Patrice van Eersel : Un bruit de balançoire est fait de lettres. Mais un livre n’est-il pas toujours une lettre à quelqu’un ?
Christian Bobin : Mon premier tout petit livre était déjà une lettre. Adressée à qui ? Peut-être à moi... Avec le temps, j’ai appris qu’écrire, c’était chercher quelqu’un dans le noir, attendre un écho dans les ténèbres du monde. Pour prendre une autre image — puisque mon infirmité est de ne penser et vivre que par images—, le principe de l’écriture est celui de la petite marchande d’allumettes, qui les craque une à une dans l’espérance que cela éclairera un visage face au sien.
Patrice van Eersel : Pourquoi serait-ce une infirmité ?
Christian Bobin (sourire) : Ce n’est ni vrai ni faux. Quand un sens s’atrophie, un autre se développe—les aveugles entendent même un sourire ! Je pense que mon goût des images est venu d’une chose qui me manquait pour avoir une vie stable dans ce monde. Mais cela a fait naître autre chose, qui a pris la forme de ces grappes d’images. Mais la poésie, ce n’est pas pour faire joli. C’est une impulsion, un élan du printemps dans le langage. C’est donc la chose la plus précieuse qui soit, la médecine absolue.
Patrice van Eersel : Le poète japonais Ryokan hante votre livre...
Christian Bobin : Je l’ai rencontré peu à peu, assez tard. Les livres, comme les gens, arrivent à leur heure.
Je le connaissais de loin, mais c’était une rumeur, un nom qui fane dans un dictionnaire. Puis la vie, les épreuves et aussi les enchantements m’ont amené à lire des textes orientaux, des poètes japonais ou chinois, des demi-fous, et j’ai été touché par celui qu’on appelait « le moine enfant », autant par sa vie que par sa parole. Les Japonais le considèrent comme leur saint François d’Assise. La lecture de Ryokan m’a rendu heureux. Etant heureux, j’ai eu envie de vivre, et pour moi, vivre passe par écrire et m’adresser à d’autres et chercher quelqu’un dans le monde.
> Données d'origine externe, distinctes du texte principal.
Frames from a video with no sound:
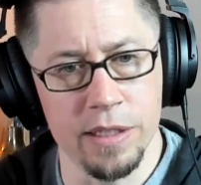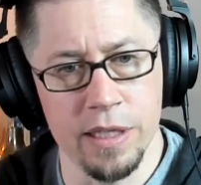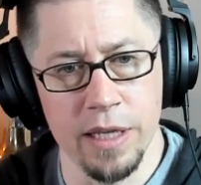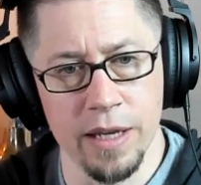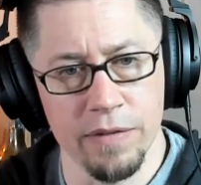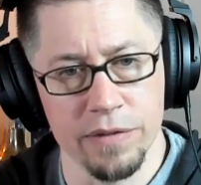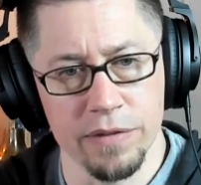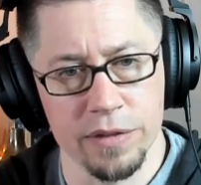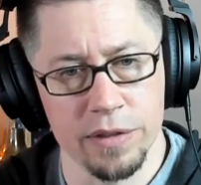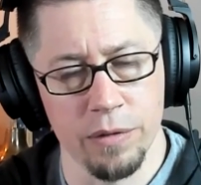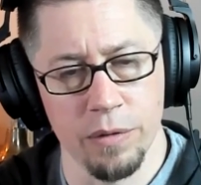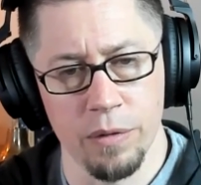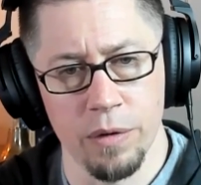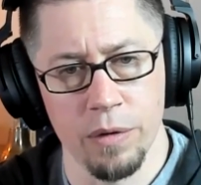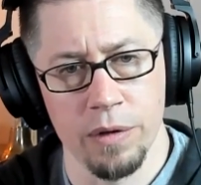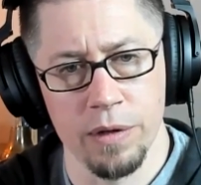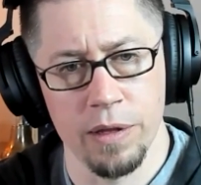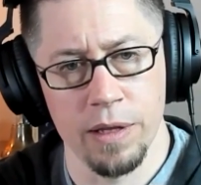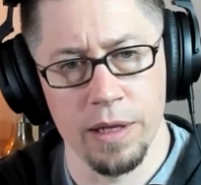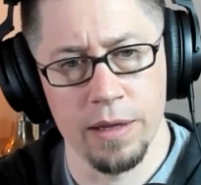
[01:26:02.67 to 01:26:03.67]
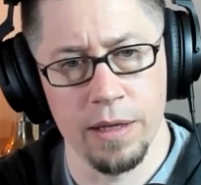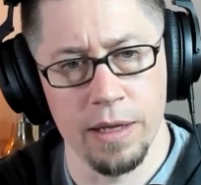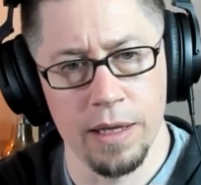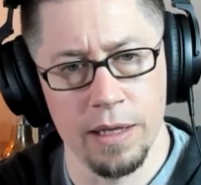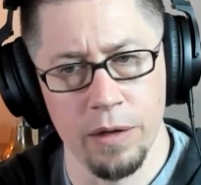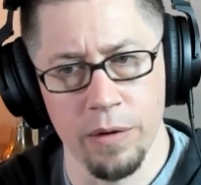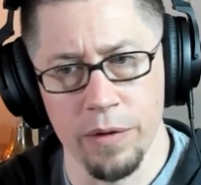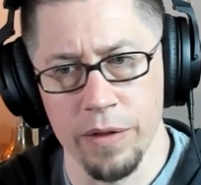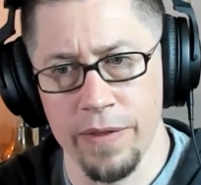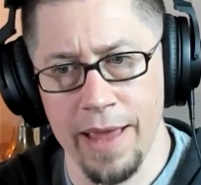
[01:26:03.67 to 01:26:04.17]
gifts, or that
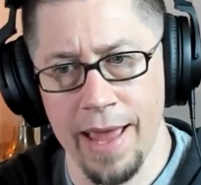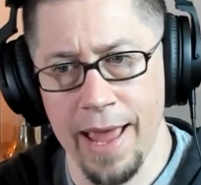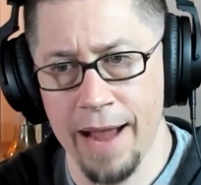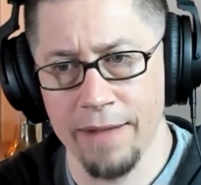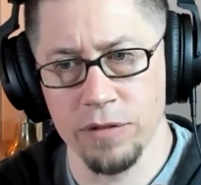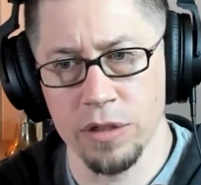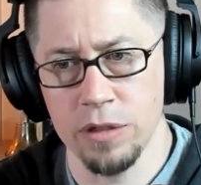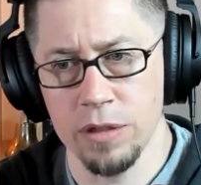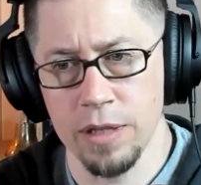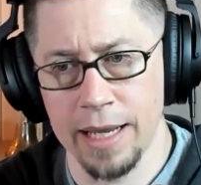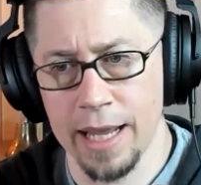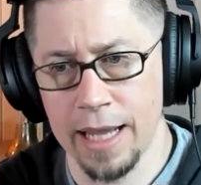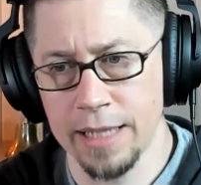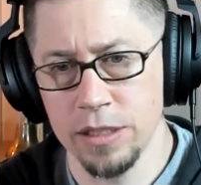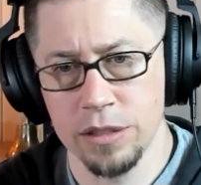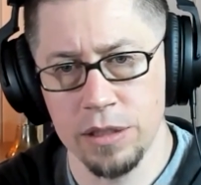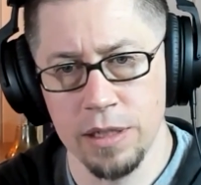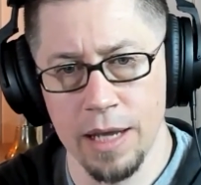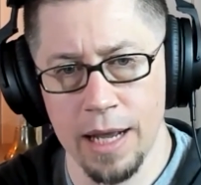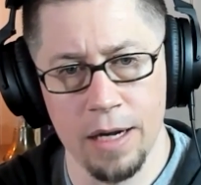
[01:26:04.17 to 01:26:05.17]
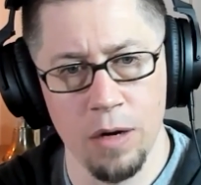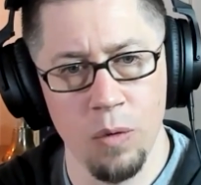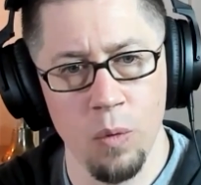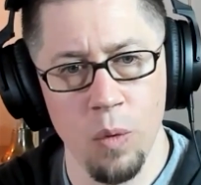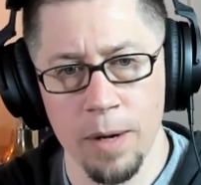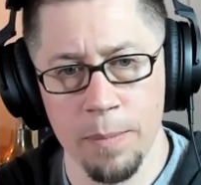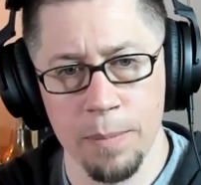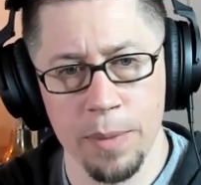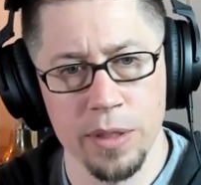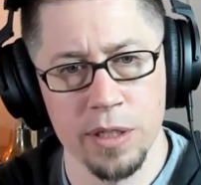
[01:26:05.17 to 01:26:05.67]
that they have to, like, I don't
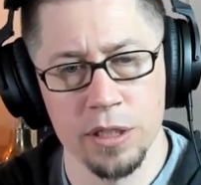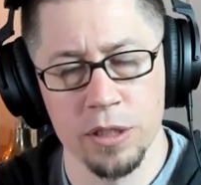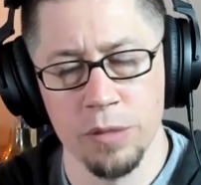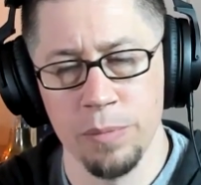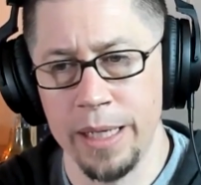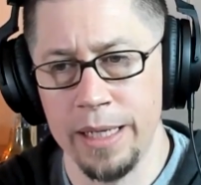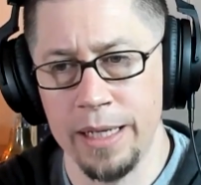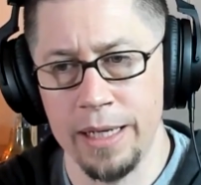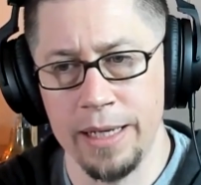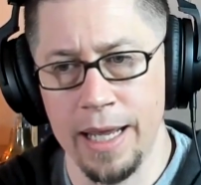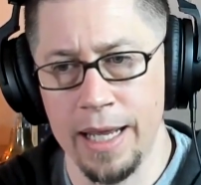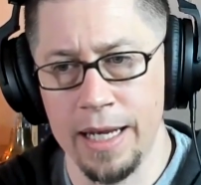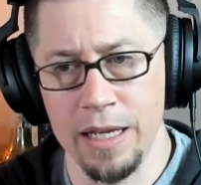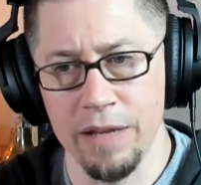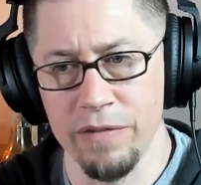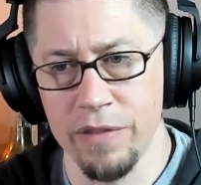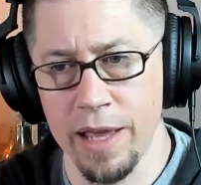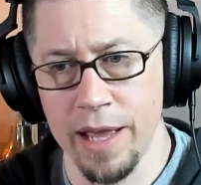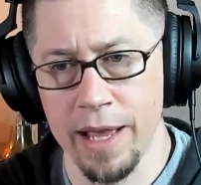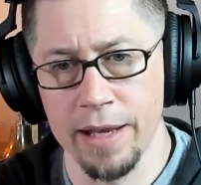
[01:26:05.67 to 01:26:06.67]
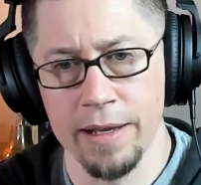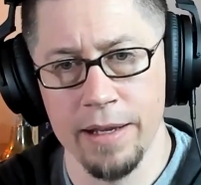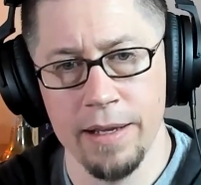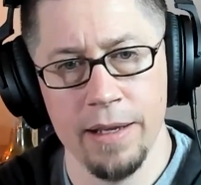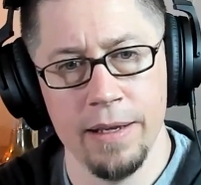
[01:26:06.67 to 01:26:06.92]
want to participate in any of that.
Patrice van Eersel : Plusieurs fois, dans ce livre, vous vous dédoublez. Une partie de vous part ailleurs, pour écrire ou voyager, votre main droite, par exemple...
Christian Bobin : J’écris toujours à la main, et ma main est très heureuse. Ma pensée vient tard, d’un pas très lent. Ce n’est pas la première invitée. Le premier invité est une sorte de joie, d’énergie, de danse des atomes des doigts, du corps, du cerveau, mais aussi de la chaise où je suis assis, des atomes du pré que je vois par la fenêtre, et tous ces atomes se mélangent Je suis en moi, clôturé par un songe, mais aussi au dehors, parce que le songe peut envahir tout l’Univers et je ne fais plus guère de distinction entre le brin d’herbe, le bois de la table et ce qu’on appelle « moi », de façon incertaine.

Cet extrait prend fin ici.